To get a better explanation of the project we spoke with Elinor Karlsson, the UMass Medical School researcher behind Darwin's Dogs.

"We can study behavior in dogs really easily by just working with the dog owners, by just asking them... with a goal of trying to look at how differences in a dog's DNA matches up with differences in their behavior," she told WBZ.

The initial goal of Darwin's Dogs was to look at obsessive-compulsive behavior. The study has expanded to also explore food allergies.

"We don't understand what causes these diseases. And the only way to really find new treatments and new effective ways of actually treating them is to know what the cause is," Karlsson said.

Finding that cause hidden in dogs' genetics could eventually lead to a breakthrough for humans too.

"Even though there's a lot of differences between dogs and humans when you kind of look at the really kind of important things that are relevant to health there's not that many differences. Dogs get the same cancers as we do, the same psychiatric diseases as we do," Karlsson said.

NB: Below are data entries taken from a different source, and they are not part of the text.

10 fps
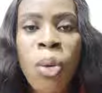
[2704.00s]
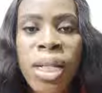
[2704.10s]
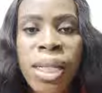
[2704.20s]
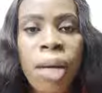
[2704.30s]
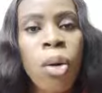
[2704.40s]

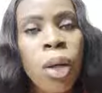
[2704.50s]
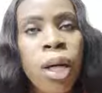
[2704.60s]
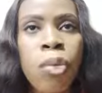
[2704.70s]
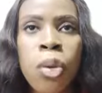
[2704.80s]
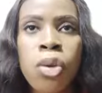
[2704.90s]
always say,
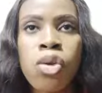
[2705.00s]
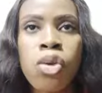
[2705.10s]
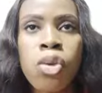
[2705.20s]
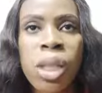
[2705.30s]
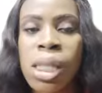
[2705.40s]
okay, we want to
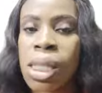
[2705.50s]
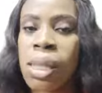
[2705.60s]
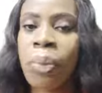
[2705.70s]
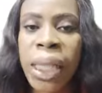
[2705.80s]
do TT.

So far, more than 14,000 dogs are enrolled in this massive science project and Mary Ann and Josh are happy to be a part of it all.

"They are truly, truly interested in figuring out more about man's best friend," said Mary Ann.

The Darwin's Dogs project is always looking for new citizen scientists to join and it's completely free to sign up.

As you can imagine, demand is quite high. So, be patient, it could take some time before you get those DNA results back.